- _TASK TO CARRY OUT_:
Straight copy, no pictures: transcribe each entry as it stands.

- _Stored data entries_:
================

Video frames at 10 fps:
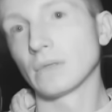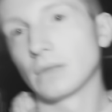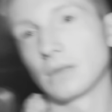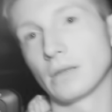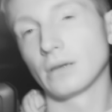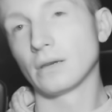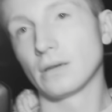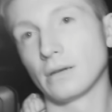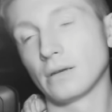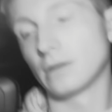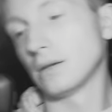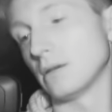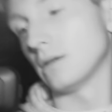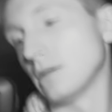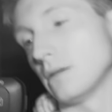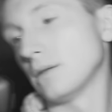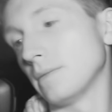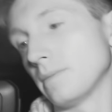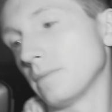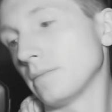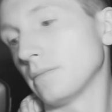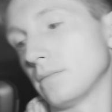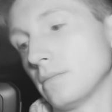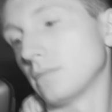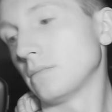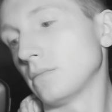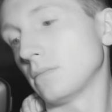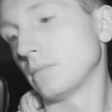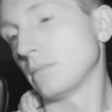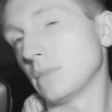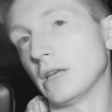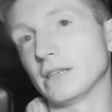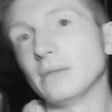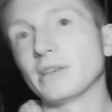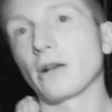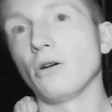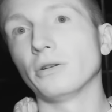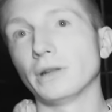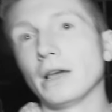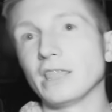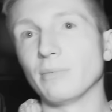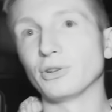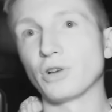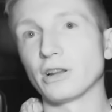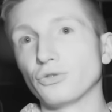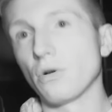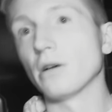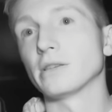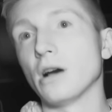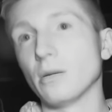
we're in right now, kind of like this landing area towards that hallway. And it seems like all night they've been trying to draw us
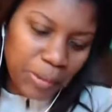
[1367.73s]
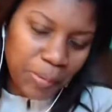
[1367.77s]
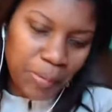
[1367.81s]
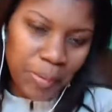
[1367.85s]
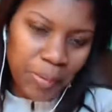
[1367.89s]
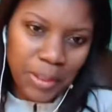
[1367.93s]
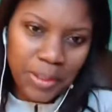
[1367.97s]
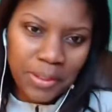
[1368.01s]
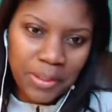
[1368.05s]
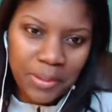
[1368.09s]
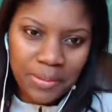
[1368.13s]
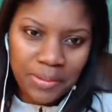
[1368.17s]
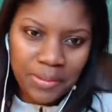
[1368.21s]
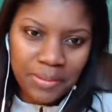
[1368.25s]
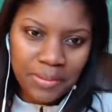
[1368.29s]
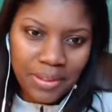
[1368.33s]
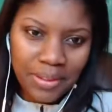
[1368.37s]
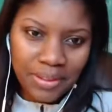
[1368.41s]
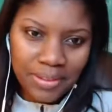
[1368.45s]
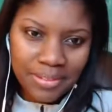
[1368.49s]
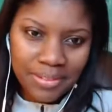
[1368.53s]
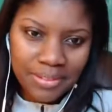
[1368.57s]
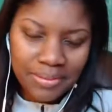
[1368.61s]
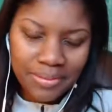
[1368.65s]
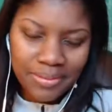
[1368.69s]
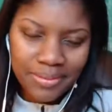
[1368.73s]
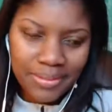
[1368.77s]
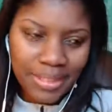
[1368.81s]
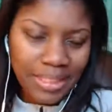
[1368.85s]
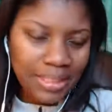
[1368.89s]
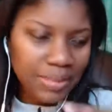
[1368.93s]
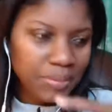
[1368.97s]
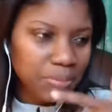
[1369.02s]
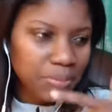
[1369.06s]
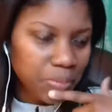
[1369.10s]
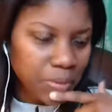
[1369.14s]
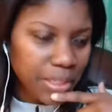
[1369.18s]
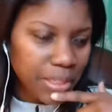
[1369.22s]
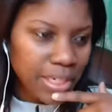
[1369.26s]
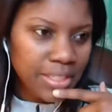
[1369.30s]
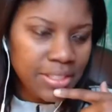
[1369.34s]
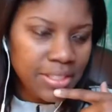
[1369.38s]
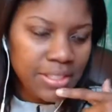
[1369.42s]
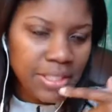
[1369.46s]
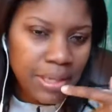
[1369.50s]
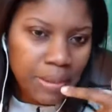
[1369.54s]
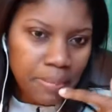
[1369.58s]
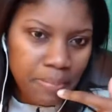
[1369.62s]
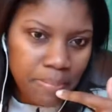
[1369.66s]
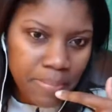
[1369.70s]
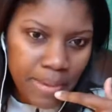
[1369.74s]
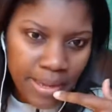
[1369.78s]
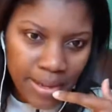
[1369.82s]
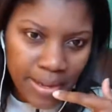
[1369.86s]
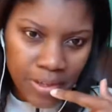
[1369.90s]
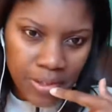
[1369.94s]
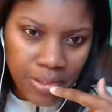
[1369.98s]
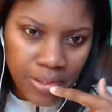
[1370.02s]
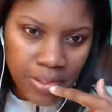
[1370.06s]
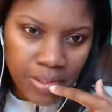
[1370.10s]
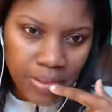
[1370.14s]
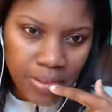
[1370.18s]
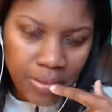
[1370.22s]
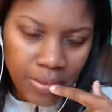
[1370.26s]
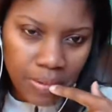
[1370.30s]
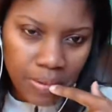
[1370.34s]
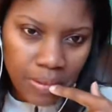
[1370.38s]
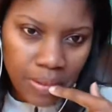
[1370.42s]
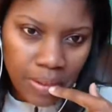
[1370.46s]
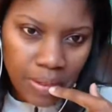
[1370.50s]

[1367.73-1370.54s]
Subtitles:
I mean, when I say better,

================

- _ANSWER TO THE PROBLEM_:
Video frames at 10 fps:
we're in right now, kind of like this landing area towards that hallway. And it seems like all night they've been trying to draw us
[1367.73s]
[1367.77s]
[1367.81s]
[1367.85s]
[1367.89s]
[1367.93s]
[1367.97s]
[1368.01s]
[1368.05s]
[1368.09s]
[1368.13s]
[1368.17s]
[1368.21s]
[1368.25s]
[1368.29s]
[1368.33s]
[1368.37s]
[1368.41s]
[1368.45s]
[1368.49s]
[1368.53s]
[1368.57s]
[1368.61s]
[1368.65s]
[1368.69s]
[1368.73s]
[1368.77s]
[1368.81s]
[1368.85s]
[1368.89s]
[1368.93s]
[1368.97s]
[1369.02s]
[1369.06s]
[1369.10s]
[1369.14s]
[1369.18s]
[1369.22s]
[1369.26s]
[1369.30s]
[1369.34s]
[1369.38s]
[1369.42s]
[1369.46s]
[1369.50s]
[1369.54s]
[1369.58s]
[1369.62s]
[1369.66s]
[1369.70s]
[1369.74s]
[1369.78s]
[1369.82s]
[1369.86s]
[1369.90s]
[1369.94s]
[1369.98s]
[1370.02s]
[1370.06s]
[1370.10s]
[1370.14s]
[1370.18s]
[1370.22s]
[1370.26s]
[1370.30s]
[1370.34s]
[1370.38s]
[1370.42s]
[1370.46s]
[1370.50s]

[1367.73-1370.54s]
Subtitles:
I mean, when I say better,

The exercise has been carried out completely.